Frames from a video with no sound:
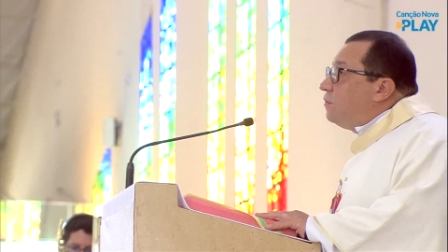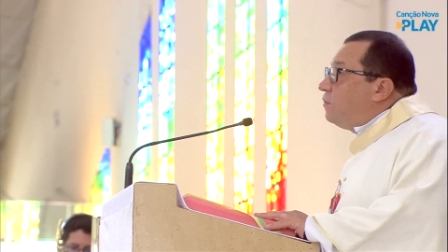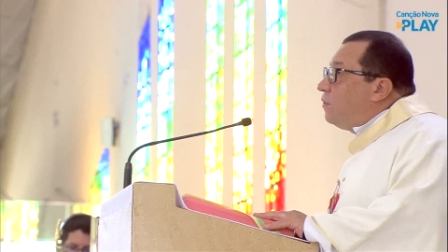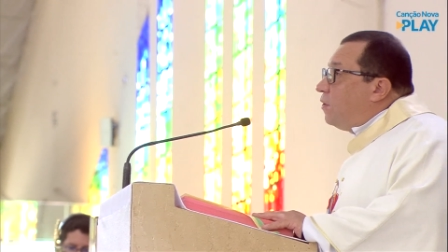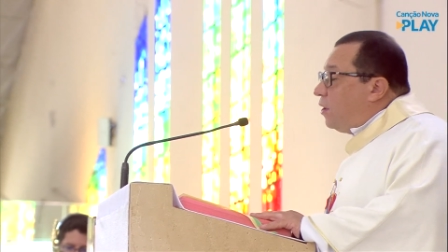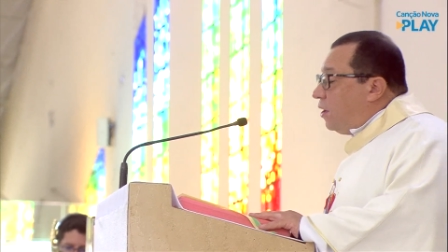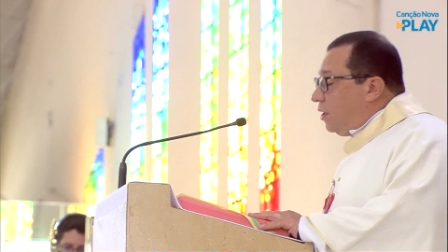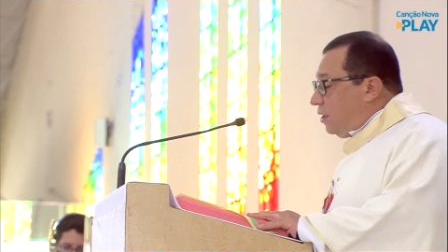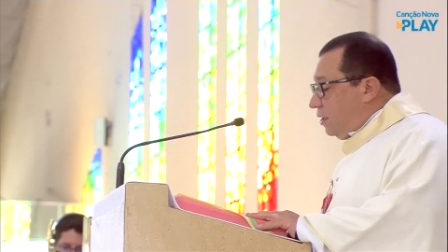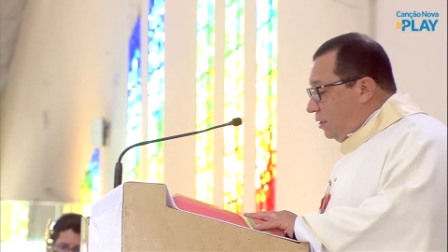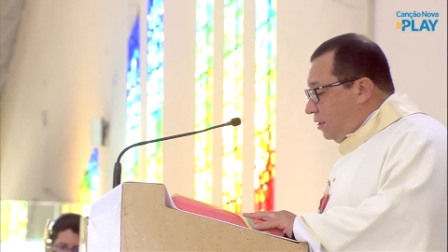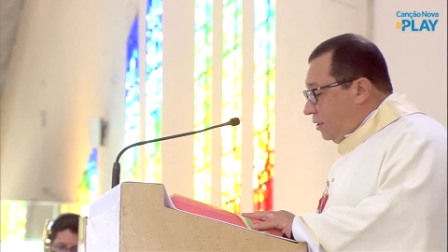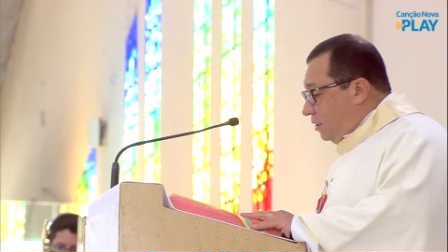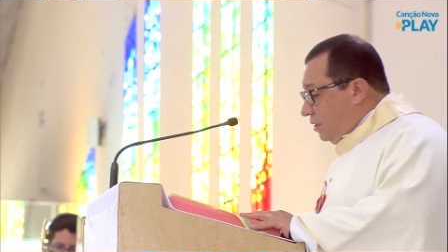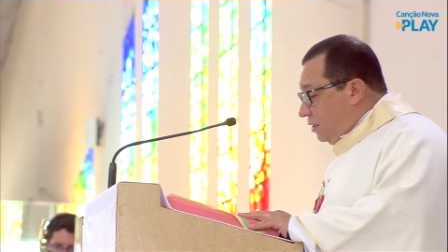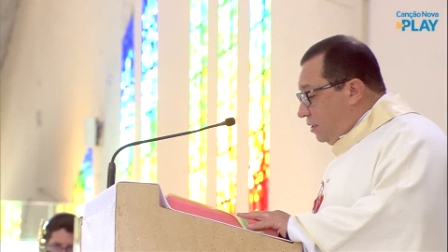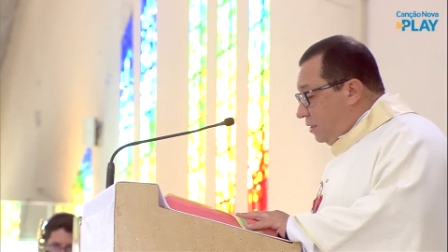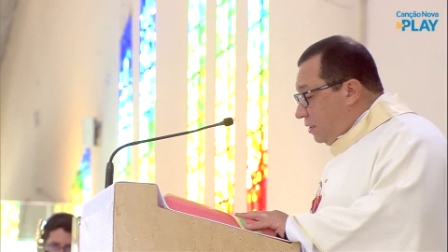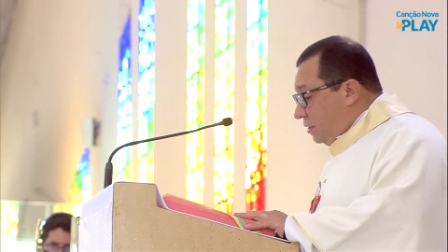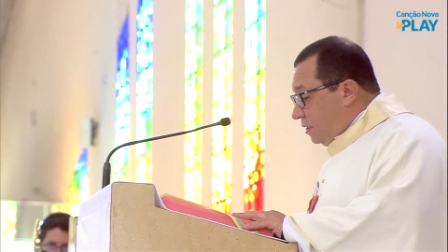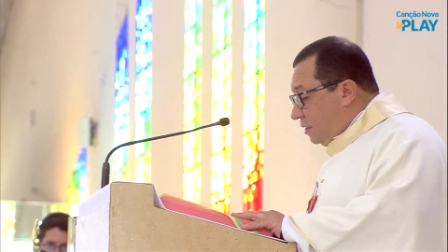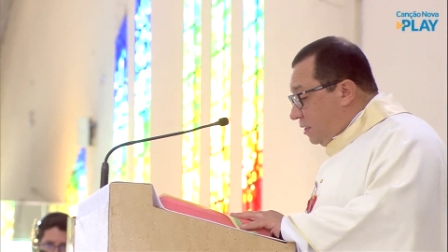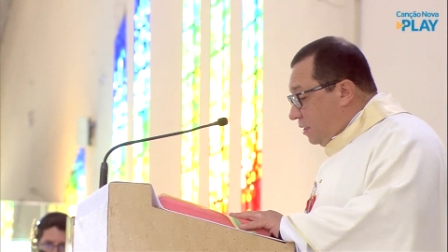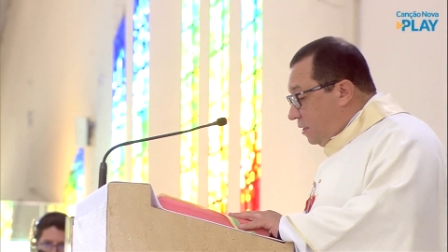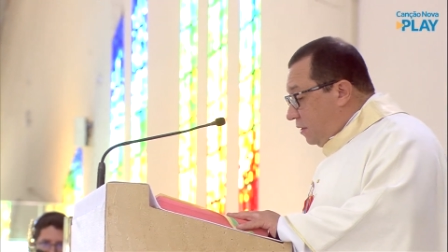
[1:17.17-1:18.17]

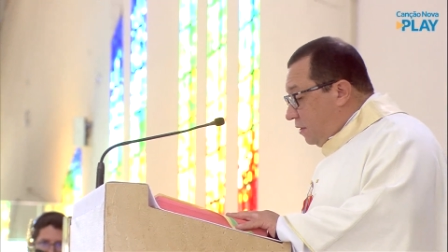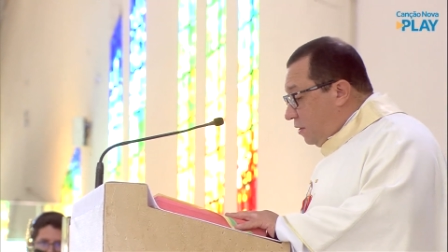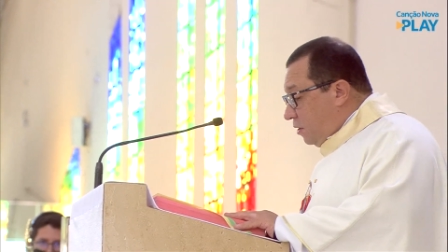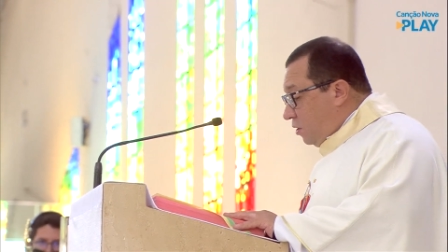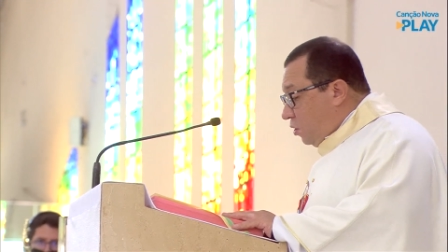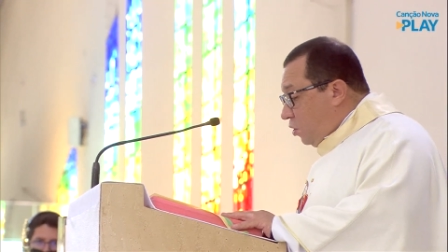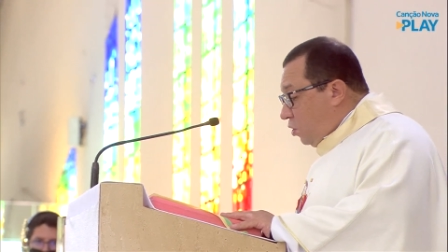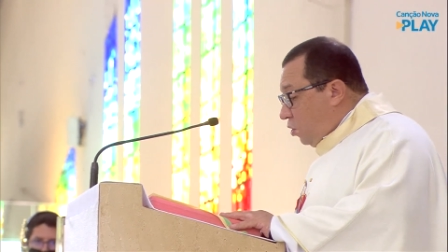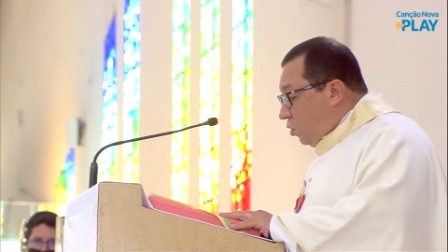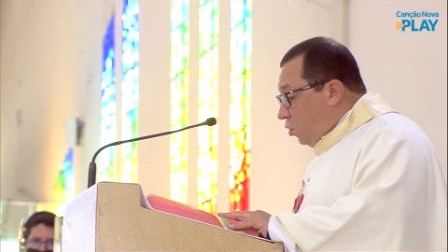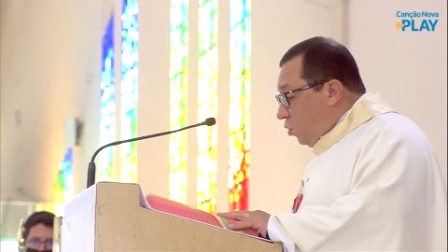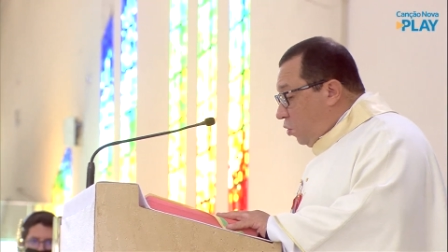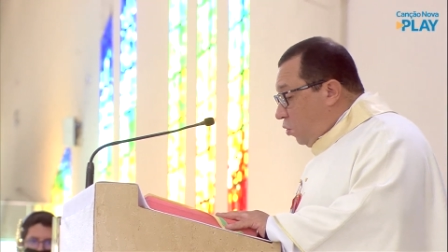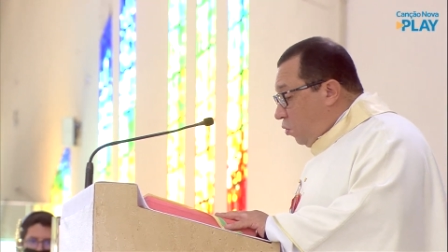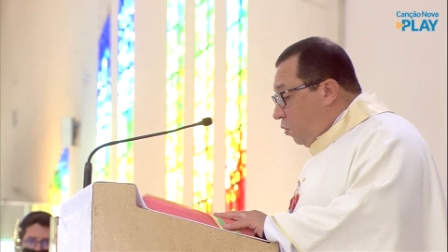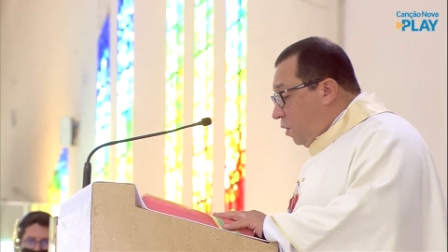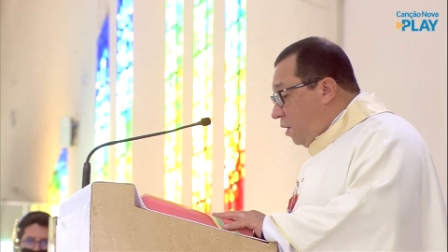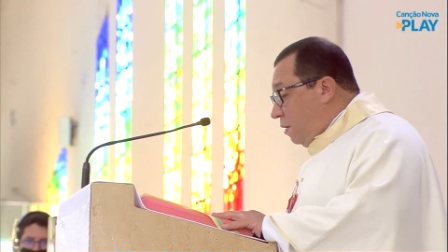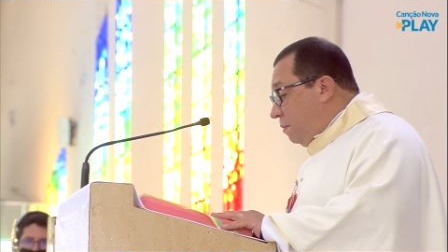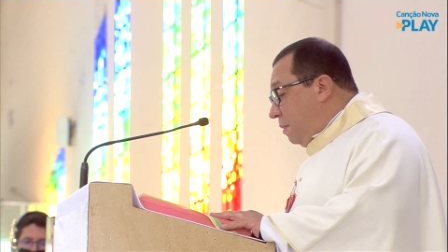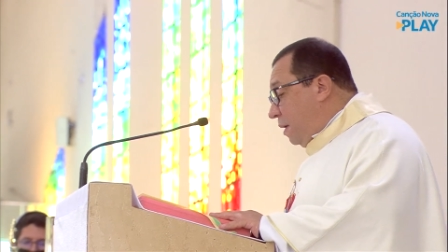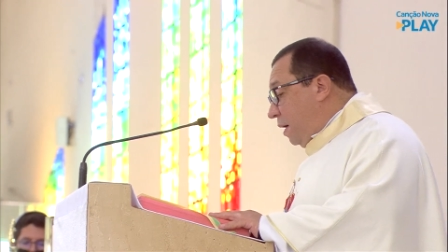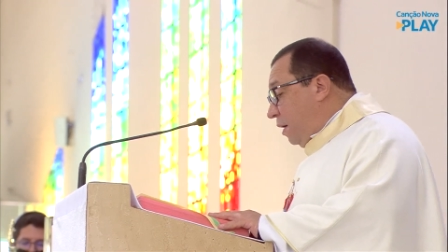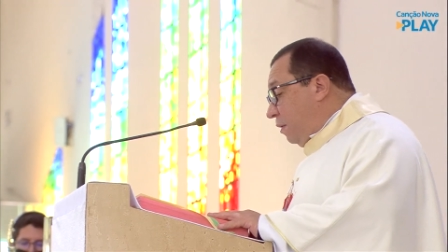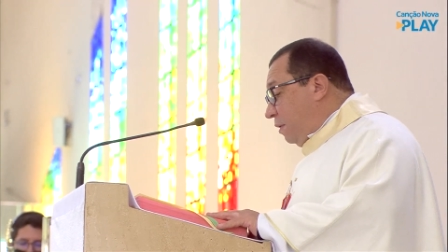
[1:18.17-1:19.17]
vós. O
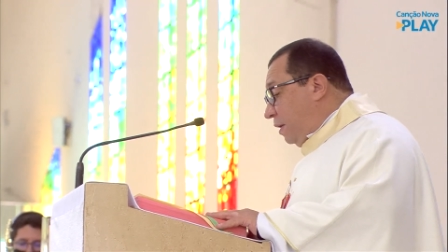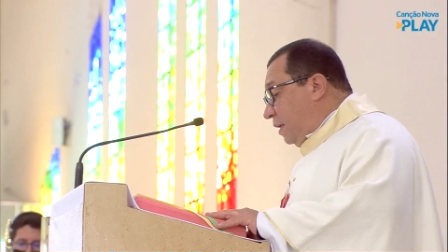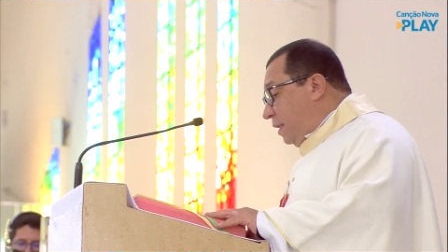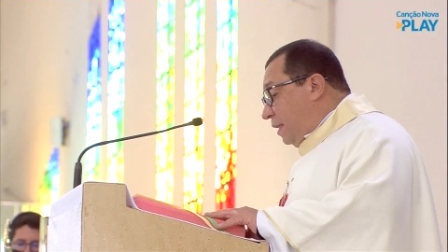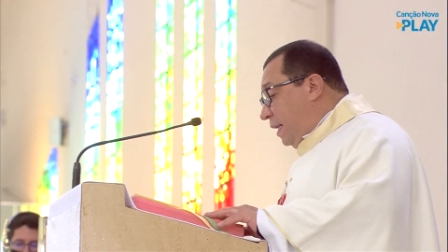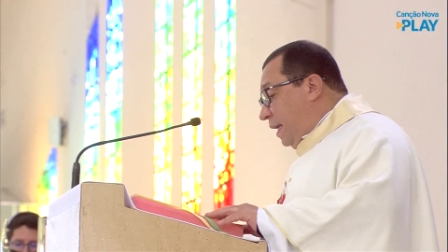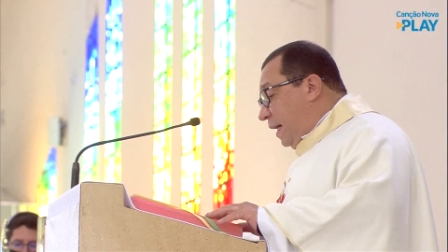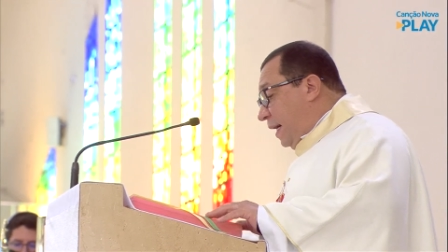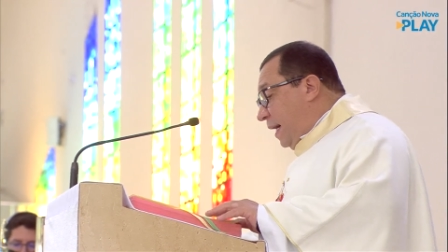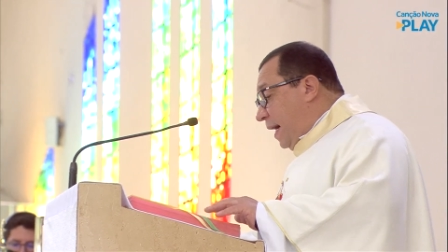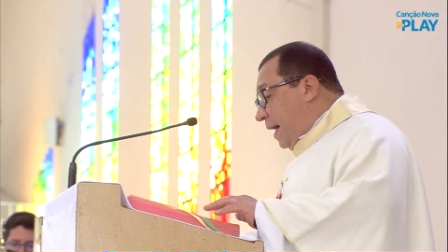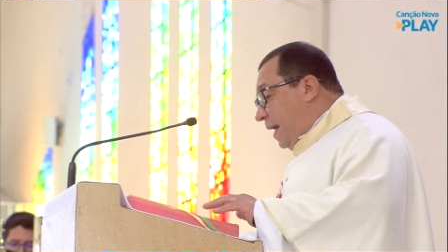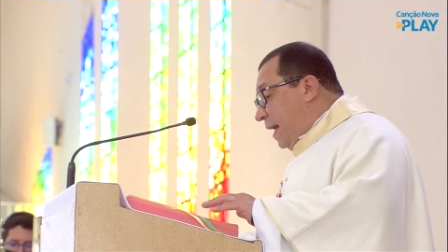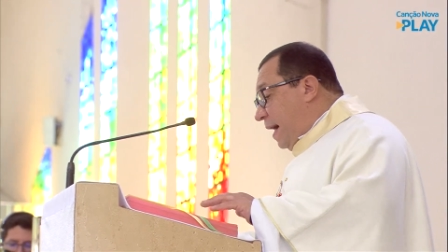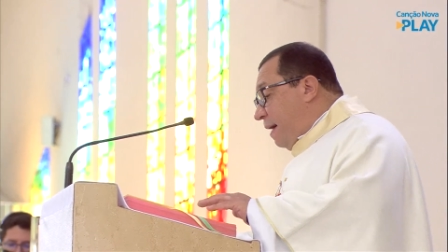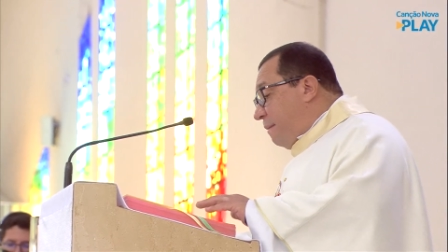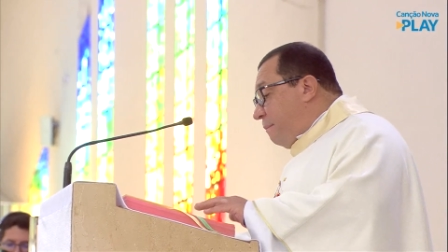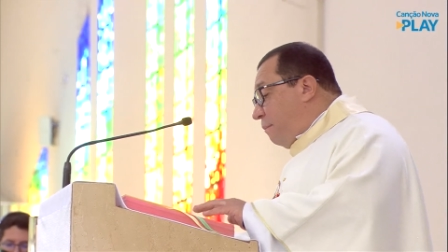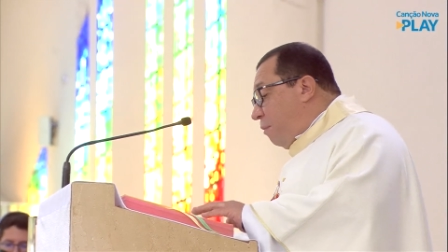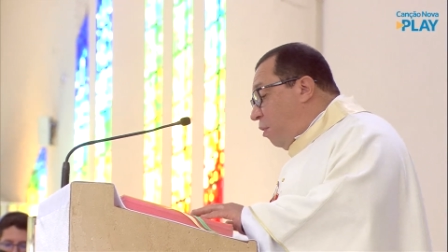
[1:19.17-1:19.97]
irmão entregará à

• PROBLEM TO SOLVE: Output the records verbatim, every one of them, and keep the pictures out.

• SOLUTION:
Frames from a video with no sound:
[1:17.17-1:18.17]

[1:18.17-1:19.17]
vós. O
[1:19.17-1:19.97]
irmão entregará à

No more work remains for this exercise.